The new crib sites function a little like the York Notes study guide series for British students, (or Cliffs Notes in the US), but have less analytical content and tend to compete over the niche business areas they cover.

Not all in the book world are concerned. Toby Mundy, executive director of the prestigious Baillie Gifford prize for nonfiction, wonders if these apps might prove a gateway for readers to actual books.

He said: “When people want to know about a subject, they might start with Wikipedia or a precis app, but publishing is fundamentally about voices. If you want to know about the Russian Revolution – and I mean really know – then most people will turn to Orlando Figes’s masterpiece, A People’s Tragedy, rather than a dreary textbook, because it combines authoritative scholarship with tremendous literary verve. Precis apps might disrupt certain genres, business books perhaps, but they are intrinsically anti-voice and philistine.”

Link to the rest at The Guardian

From Wikipedia:

CliffsNotes are a series of student study guides. The guides present and create literary and other works in pamphlet form or online. Detractors of the study guides claim they let students bypass reading the assigned literature. The company claims to promote the reading of the original work and does not view the study guides as a substitute for that reading.[1]


CliffsNotes was started by Nebraska native Clifton Hillegass in 1958.[2] He was working at Nebraska Book Company of Lincoln, Nebraska, when he met Jack Cole, the co-owner of Coles, a Toronto book business. Coles published a series of Canadian study guides called Coles Notes, and sold Hillegass the U.S. rights to the guides.

Hillegass and his wife, Catherine, started the business in their basement at 511 Eastridge Drive in Lincoln, with sixteen William Shakespeare titles. By 1964, sales reached one million Notes annually. CliffsNotes now exist for hundreds of works. The term “Cliff’s Notes” has become a proprietary eponym for similar products.

IDG Books purchased CliffsNotes in 1998 for $14.2 million.

Link to the rest at Wikipedia

PG wonders if borrowing a copy of the notes for a class from a friend who Aced the class qualifies as a terrible moral failing.

What if the class is taught by a professor who reads her/his notes, putting nearly everyone to sleep?

What if the world’s worst literature professor teaches Shakespeare?

Do all students have to consume the academic version of Brussels Sprouts from professors who have gained tenure and use their status to force starving graduate students to update their class notes?
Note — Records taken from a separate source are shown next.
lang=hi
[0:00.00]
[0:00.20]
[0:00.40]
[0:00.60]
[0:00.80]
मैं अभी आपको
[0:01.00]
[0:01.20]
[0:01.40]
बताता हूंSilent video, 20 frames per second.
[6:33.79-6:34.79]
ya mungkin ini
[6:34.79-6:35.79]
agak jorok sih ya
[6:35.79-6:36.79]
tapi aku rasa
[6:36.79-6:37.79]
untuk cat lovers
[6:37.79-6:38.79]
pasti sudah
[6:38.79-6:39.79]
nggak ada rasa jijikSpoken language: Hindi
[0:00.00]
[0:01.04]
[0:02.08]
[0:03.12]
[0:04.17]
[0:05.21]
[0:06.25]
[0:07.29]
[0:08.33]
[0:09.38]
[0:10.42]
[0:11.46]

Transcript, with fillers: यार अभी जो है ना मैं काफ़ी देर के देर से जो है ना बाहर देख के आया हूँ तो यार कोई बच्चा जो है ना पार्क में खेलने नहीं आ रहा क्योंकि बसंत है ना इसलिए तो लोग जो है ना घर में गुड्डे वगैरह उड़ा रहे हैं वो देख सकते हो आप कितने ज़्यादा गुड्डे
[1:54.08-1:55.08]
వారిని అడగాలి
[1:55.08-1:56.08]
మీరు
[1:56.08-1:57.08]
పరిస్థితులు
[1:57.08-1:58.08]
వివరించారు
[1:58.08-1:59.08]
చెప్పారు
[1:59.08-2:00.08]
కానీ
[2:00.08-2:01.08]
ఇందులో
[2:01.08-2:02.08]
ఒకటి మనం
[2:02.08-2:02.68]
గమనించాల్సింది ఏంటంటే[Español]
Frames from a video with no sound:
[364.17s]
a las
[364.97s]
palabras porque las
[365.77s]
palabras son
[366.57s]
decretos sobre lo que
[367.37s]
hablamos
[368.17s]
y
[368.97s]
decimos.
It doesn’t take more than being sentenced to one or two boring 500-student lecture classes for many students to realize they should choose the professor instead of the subject. Why? Because, unlike Education majors, professors have never been taught to teach effectively. Teaching skills are not nearly as professionally rewarding as the publication of a paper on an abstruse topic that perhaps 15 people will read in its entirety.

PG made a big change to his college major to a subject nobody had heard of so he would be taught by one of four superb professors for 90% of his classes, with each class typically comprised of 10-12 students.

His GPA reflected his enthusiasm for these classes, but never completely recovered from the terminally miserable experience of the giant auditoriums struggling to stay awake.